If one core gets used at a time, then how does it know which core im assigning to which VM? So basically you would only run 8 VM's b/c there is only 8 cores?
This is dissapointing, a regular pc for what i need can usually run fine on 512 MB of Ram, 40 GB Hard Drive and a 2Ghz old single core processor. so I figured the configuration I had would be fine for atleast 15 pcs.
You don't assign a core to a VM. You assign the number of cores and the number of sockets. You can hot a socket but can't hot-add a core, but that doesn't matter if your guests only have a single vCPU. If you have 8 cores but 16 single-CPU guests, you'll have available host CPU if your guests don't consume CPU more than 50% of their time (although you don't really want your host to hit 100% for long stretches). If your guests use CPU only 10% of their time, your total host CPU load would only be 20%.

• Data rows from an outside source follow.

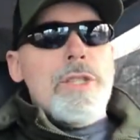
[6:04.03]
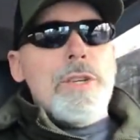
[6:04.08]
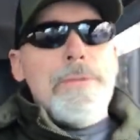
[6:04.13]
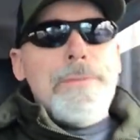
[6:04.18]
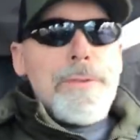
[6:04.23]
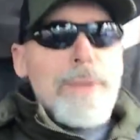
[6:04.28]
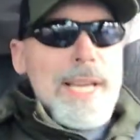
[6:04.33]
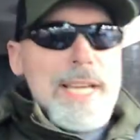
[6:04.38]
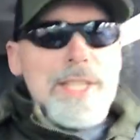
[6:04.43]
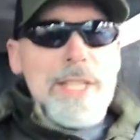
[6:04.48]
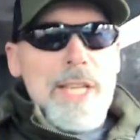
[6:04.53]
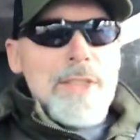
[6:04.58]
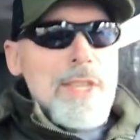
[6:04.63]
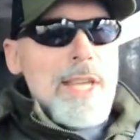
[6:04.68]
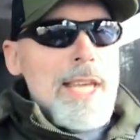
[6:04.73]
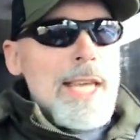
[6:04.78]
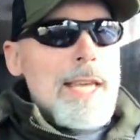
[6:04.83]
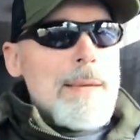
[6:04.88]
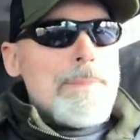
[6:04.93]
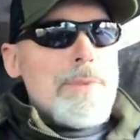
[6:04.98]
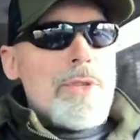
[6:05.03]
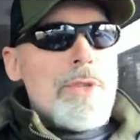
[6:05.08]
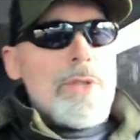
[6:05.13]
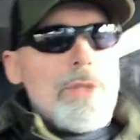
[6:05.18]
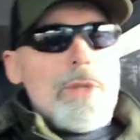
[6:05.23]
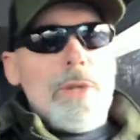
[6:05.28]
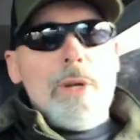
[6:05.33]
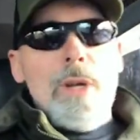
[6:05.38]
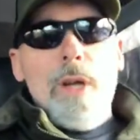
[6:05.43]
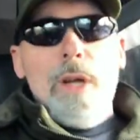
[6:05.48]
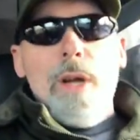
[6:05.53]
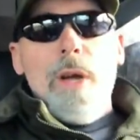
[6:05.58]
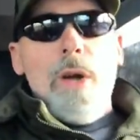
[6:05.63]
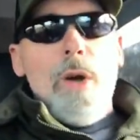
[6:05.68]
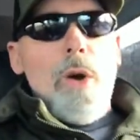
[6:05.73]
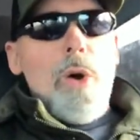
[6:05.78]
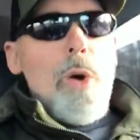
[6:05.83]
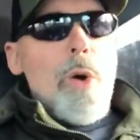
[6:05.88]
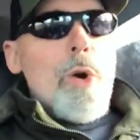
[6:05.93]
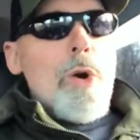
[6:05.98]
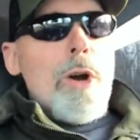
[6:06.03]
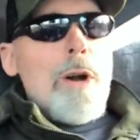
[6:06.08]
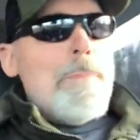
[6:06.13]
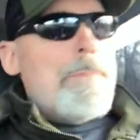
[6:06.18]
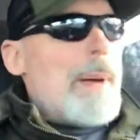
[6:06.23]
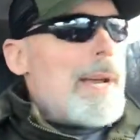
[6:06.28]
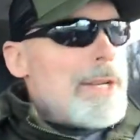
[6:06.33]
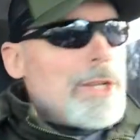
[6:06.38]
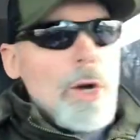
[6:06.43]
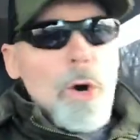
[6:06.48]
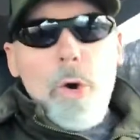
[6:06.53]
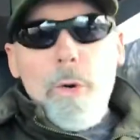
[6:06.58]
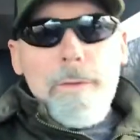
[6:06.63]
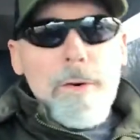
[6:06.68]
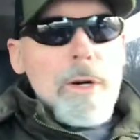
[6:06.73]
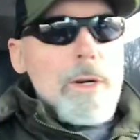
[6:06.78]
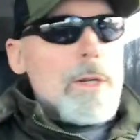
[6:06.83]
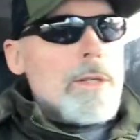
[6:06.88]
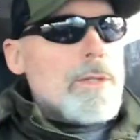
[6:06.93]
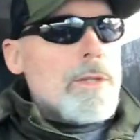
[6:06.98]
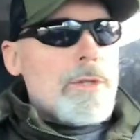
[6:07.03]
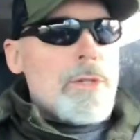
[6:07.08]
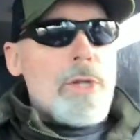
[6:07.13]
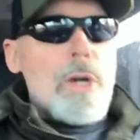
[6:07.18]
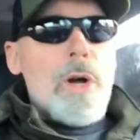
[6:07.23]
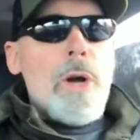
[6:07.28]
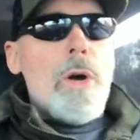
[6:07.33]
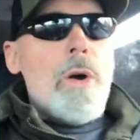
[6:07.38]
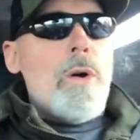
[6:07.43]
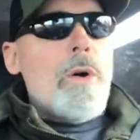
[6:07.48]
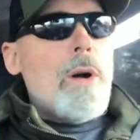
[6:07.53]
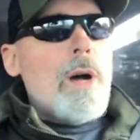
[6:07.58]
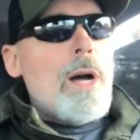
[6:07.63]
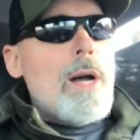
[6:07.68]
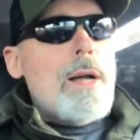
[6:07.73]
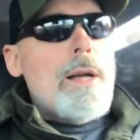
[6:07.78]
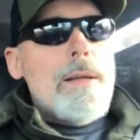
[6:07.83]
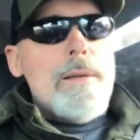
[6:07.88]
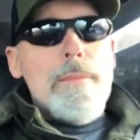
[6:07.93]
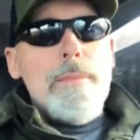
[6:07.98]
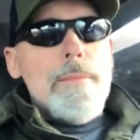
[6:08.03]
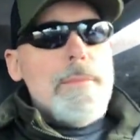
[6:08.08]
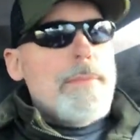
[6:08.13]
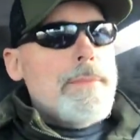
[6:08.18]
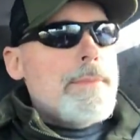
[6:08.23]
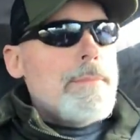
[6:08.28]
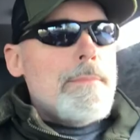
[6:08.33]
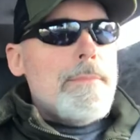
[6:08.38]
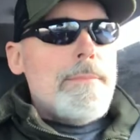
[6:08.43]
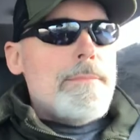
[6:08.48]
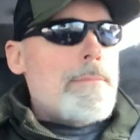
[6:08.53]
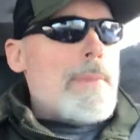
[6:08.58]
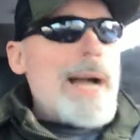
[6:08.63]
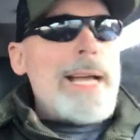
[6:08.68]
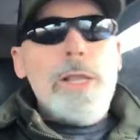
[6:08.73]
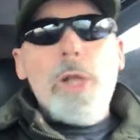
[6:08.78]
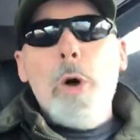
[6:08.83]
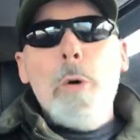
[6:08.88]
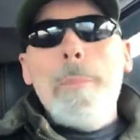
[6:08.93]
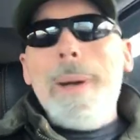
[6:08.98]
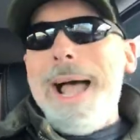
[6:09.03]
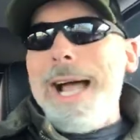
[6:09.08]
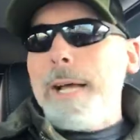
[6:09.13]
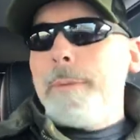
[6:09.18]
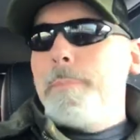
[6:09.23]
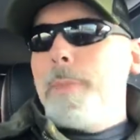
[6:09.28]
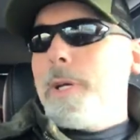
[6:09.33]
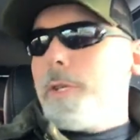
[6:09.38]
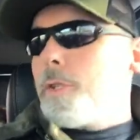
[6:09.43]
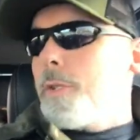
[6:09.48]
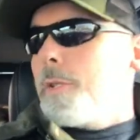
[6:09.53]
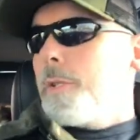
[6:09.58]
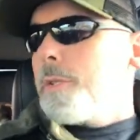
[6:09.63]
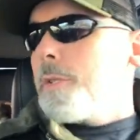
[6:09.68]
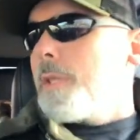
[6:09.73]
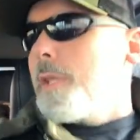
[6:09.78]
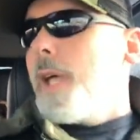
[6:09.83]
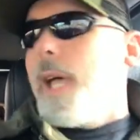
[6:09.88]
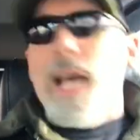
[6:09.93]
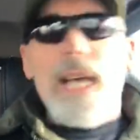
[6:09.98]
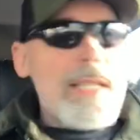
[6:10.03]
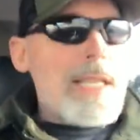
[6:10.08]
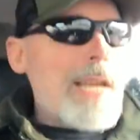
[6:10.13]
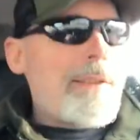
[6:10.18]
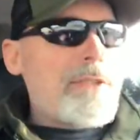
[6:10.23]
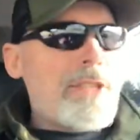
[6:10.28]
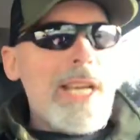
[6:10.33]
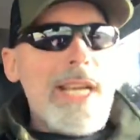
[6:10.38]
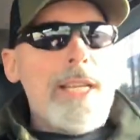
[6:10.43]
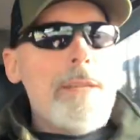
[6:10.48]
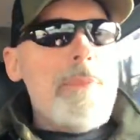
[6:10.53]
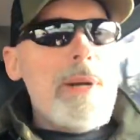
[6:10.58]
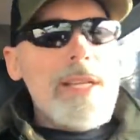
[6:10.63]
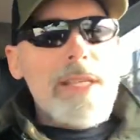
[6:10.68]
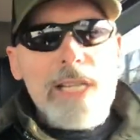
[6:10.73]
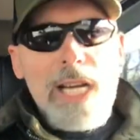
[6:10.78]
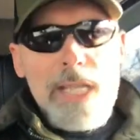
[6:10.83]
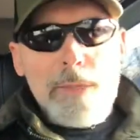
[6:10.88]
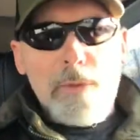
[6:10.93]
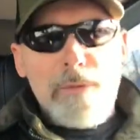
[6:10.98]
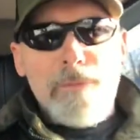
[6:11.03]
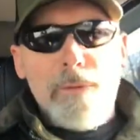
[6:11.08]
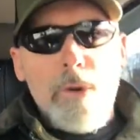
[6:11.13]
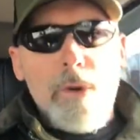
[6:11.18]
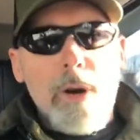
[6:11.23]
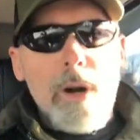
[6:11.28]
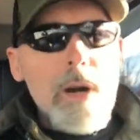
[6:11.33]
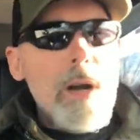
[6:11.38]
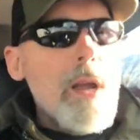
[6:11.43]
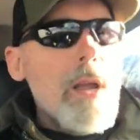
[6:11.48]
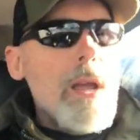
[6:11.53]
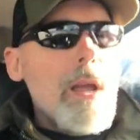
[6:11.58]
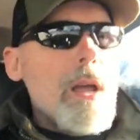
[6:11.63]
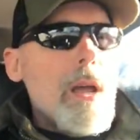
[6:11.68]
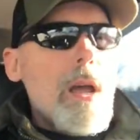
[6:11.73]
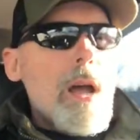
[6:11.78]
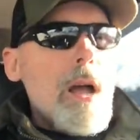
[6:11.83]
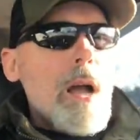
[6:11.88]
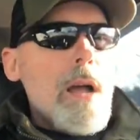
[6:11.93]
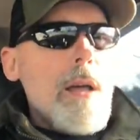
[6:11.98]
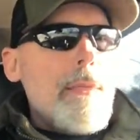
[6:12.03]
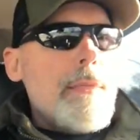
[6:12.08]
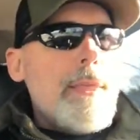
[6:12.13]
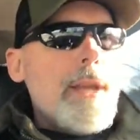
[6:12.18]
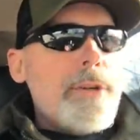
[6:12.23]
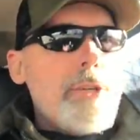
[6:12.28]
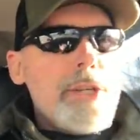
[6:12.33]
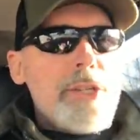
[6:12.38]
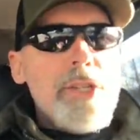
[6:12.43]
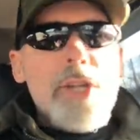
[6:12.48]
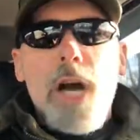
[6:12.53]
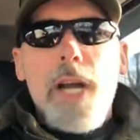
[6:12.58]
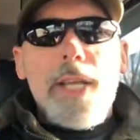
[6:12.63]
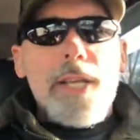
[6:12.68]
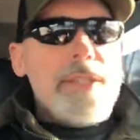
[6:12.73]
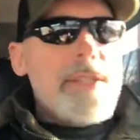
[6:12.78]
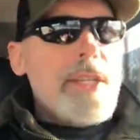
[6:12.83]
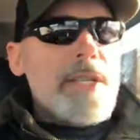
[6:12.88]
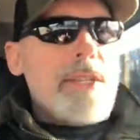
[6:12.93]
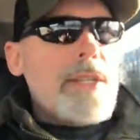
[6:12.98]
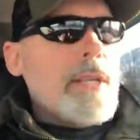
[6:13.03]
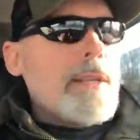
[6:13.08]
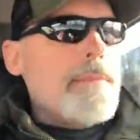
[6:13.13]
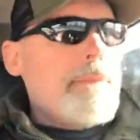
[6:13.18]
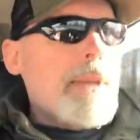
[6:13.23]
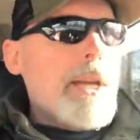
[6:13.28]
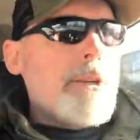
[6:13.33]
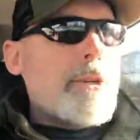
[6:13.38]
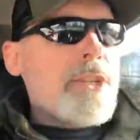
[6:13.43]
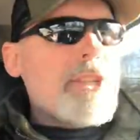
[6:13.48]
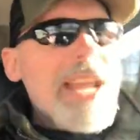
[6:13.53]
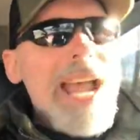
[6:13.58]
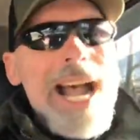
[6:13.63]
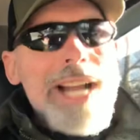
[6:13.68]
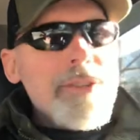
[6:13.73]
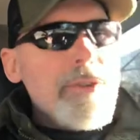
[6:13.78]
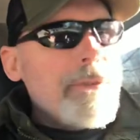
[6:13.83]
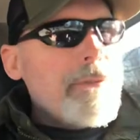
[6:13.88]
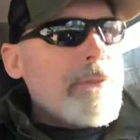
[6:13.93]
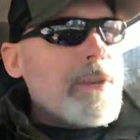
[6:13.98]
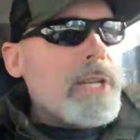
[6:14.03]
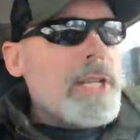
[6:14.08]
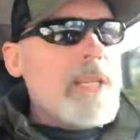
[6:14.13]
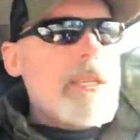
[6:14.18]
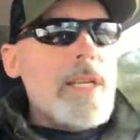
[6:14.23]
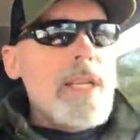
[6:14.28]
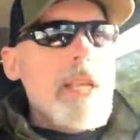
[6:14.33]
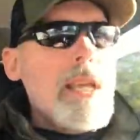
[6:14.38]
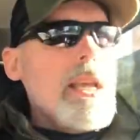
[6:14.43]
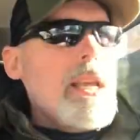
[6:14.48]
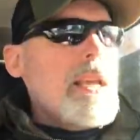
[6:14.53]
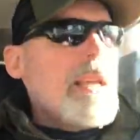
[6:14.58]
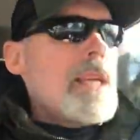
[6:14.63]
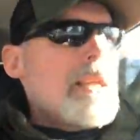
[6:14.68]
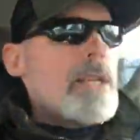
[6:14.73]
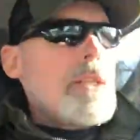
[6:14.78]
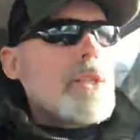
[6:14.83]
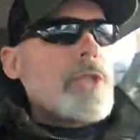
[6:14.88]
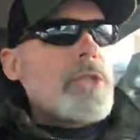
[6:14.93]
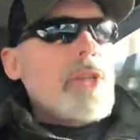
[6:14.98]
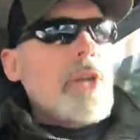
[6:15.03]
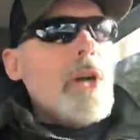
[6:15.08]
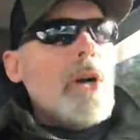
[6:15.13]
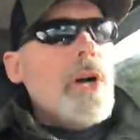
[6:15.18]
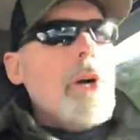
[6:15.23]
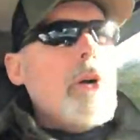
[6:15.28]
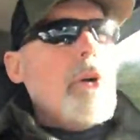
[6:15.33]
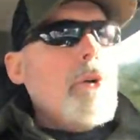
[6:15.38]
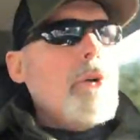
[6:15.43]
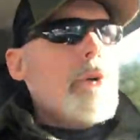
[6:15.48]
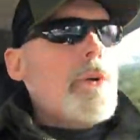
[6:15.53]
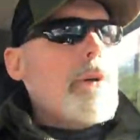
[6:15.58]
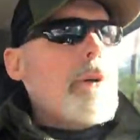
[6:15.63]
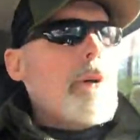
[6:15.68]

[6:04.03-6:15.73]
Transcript: flex at the hips or bend over. So my low back muscles, as I've stated many times before, they're just non-existent. They're just atrophied. So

How many VMs you can run depends on the workload. A "normal" PC is idle for the vast majority of its time. With modern CPUs, oversubscribing CPUs can be easily done with no performance impact. I've got a cluster that has a 4:1 vCPU to core ratio and the 6 hosts are running from 7-20% cpu utilization. Another cluster has a 1.61:1 oversubscription and none of the hosts go over 10% cpu utilization. I've got another cluster that can easily go CPU-bound and has minimal oversubscription. Some guests are CPU-heavy, some memory-heavy, and some sit there doing nothing but anti-virus updates/scanning all day long followed by backups. In some environments you'll find guests that are network-bound or disk-bound.